== Given data ==
══════════════════════════════
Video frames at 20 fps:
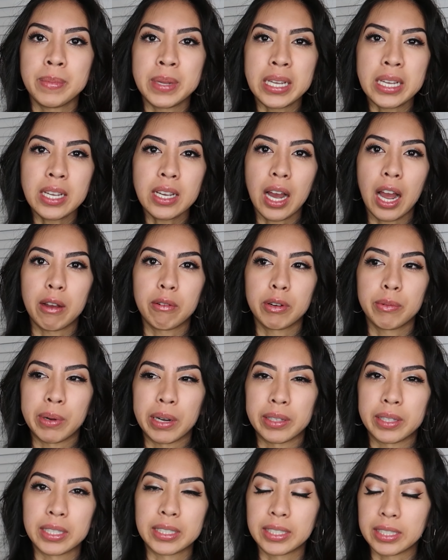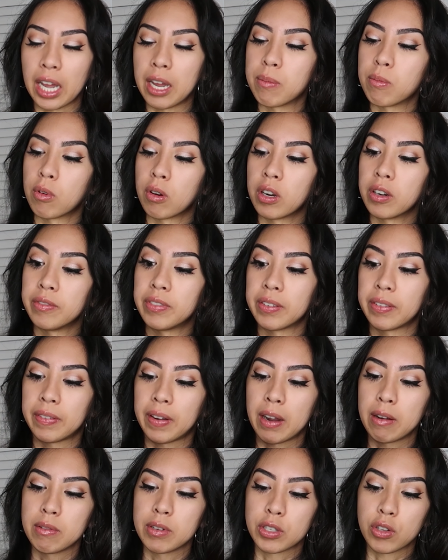me, I would wear this set more if
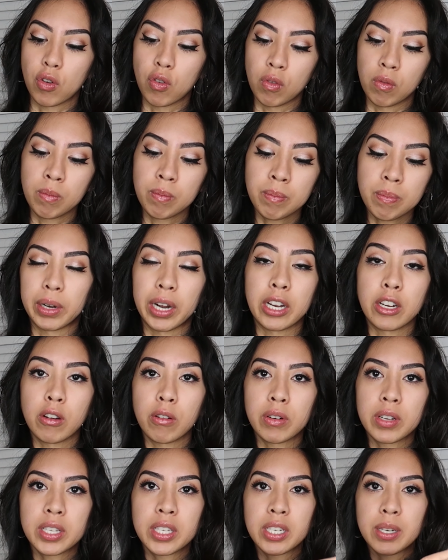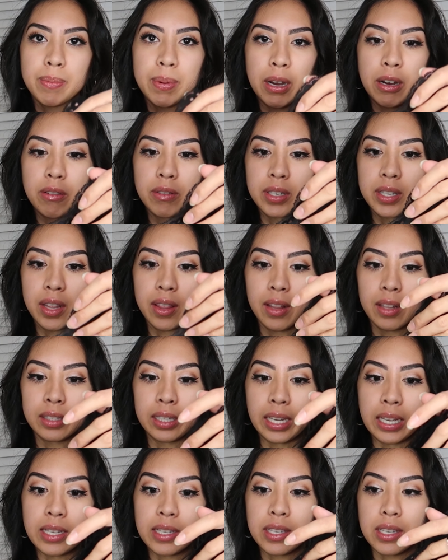I was home. What I noticed about the
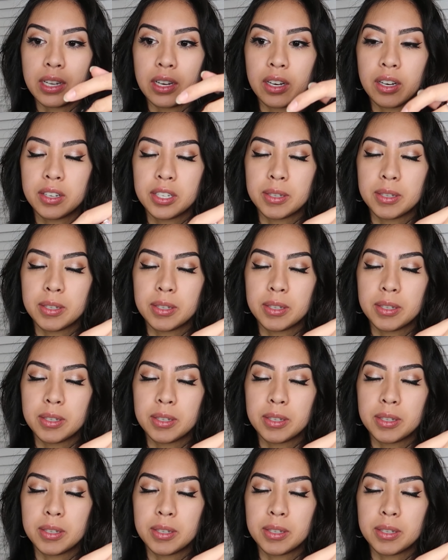lace here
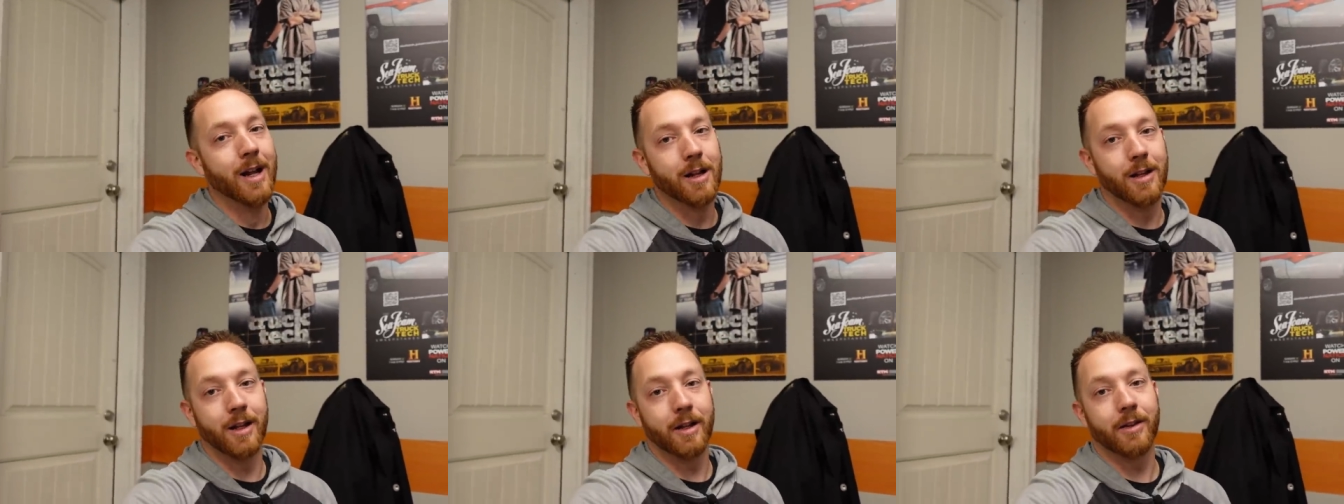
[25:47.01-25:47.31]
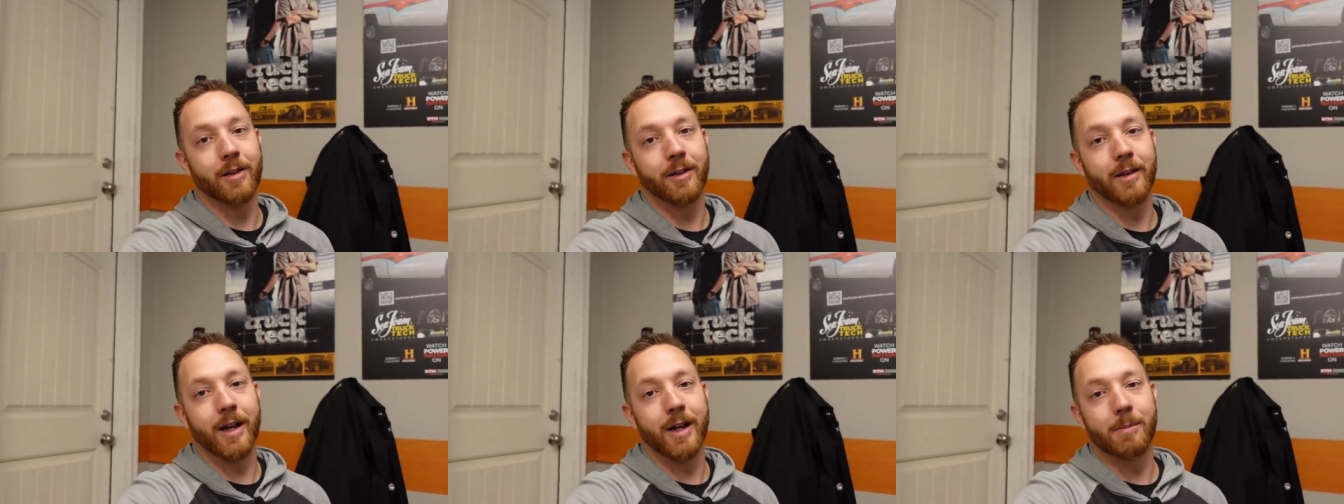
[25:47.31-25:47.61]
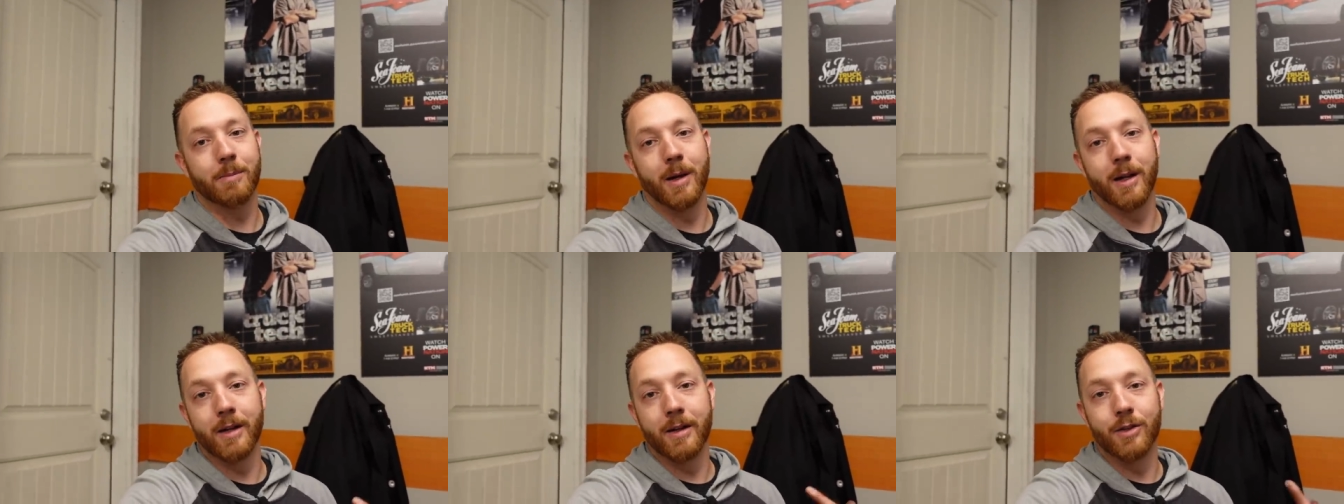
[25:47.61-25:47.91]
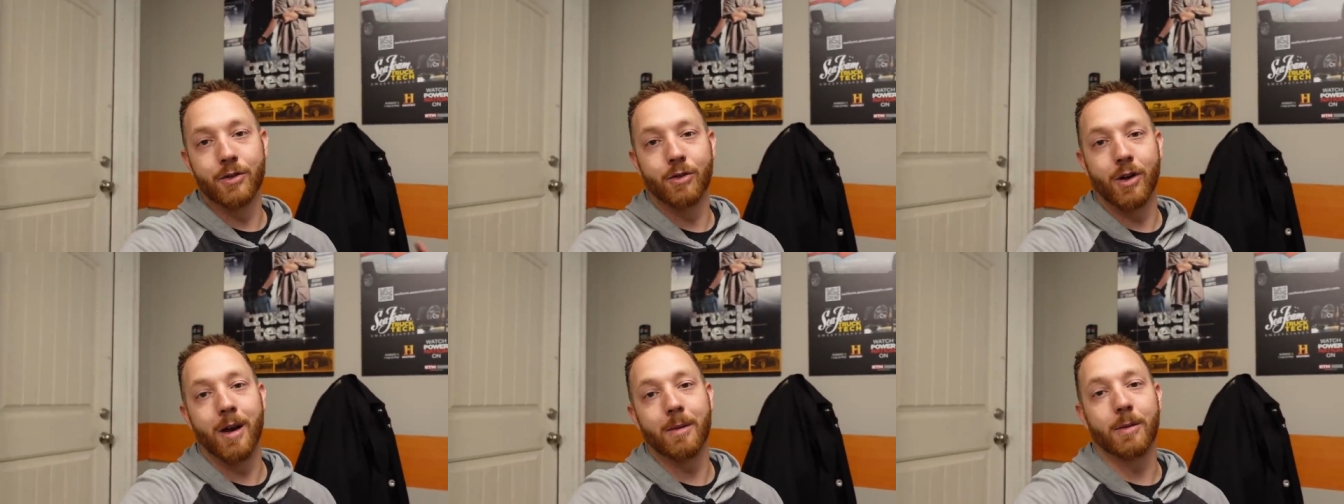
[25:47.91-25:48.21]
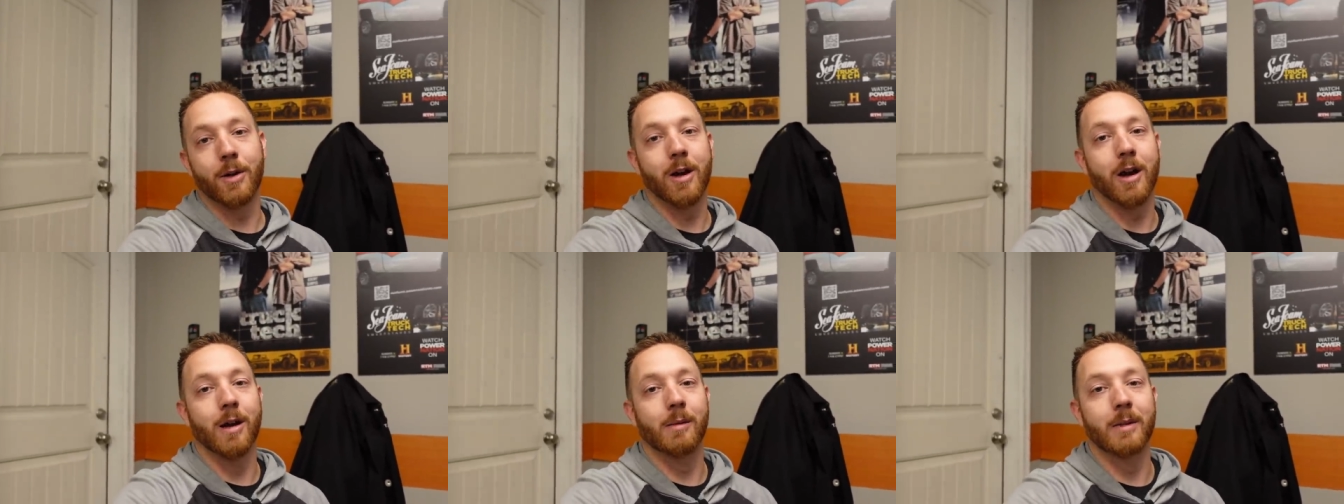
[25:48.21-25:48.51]
Click the like button, drop
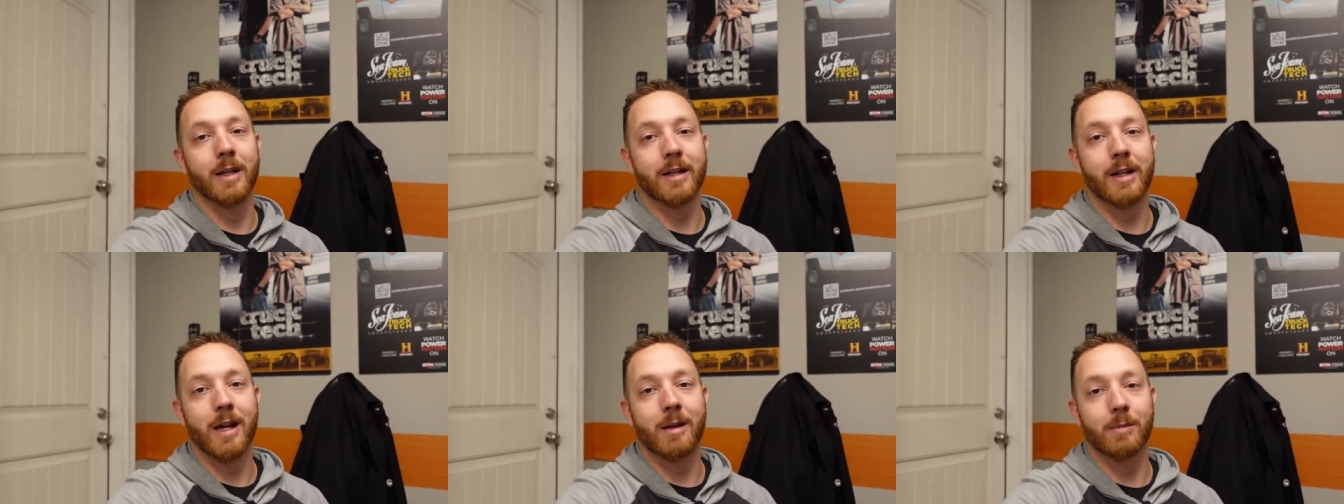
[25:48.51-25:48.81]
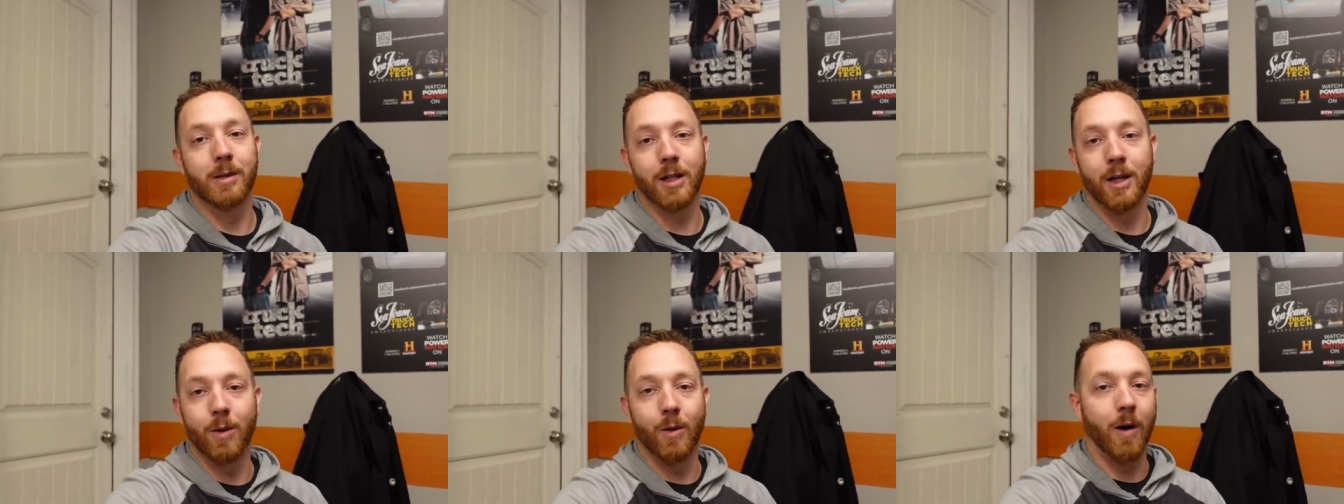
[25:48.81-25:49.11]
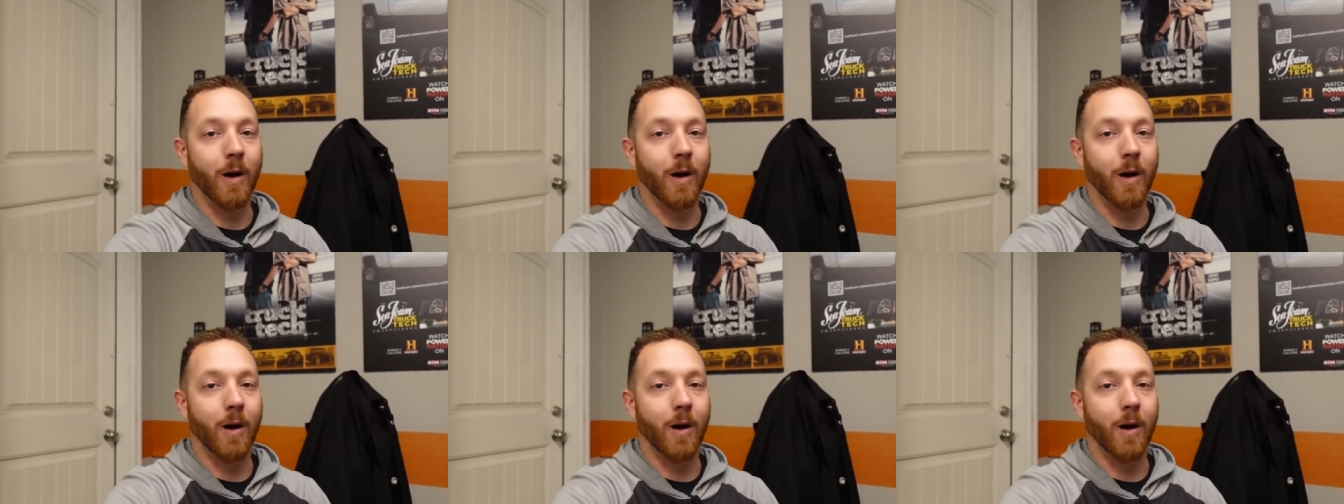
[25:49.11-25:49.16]
a comment down below.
══════════════════════════════
Write out, exactly as they appear, the lines from the one containing "[25:48.21-25:48.51]" through the end of the material above, excluding pictures.

[25:48.21-25:48.51]
Click the like button, drop
[25:48.51-25:48.81]
[25:48.81-25:49.11]
[25:49.11-25:49.16]
a comment down below.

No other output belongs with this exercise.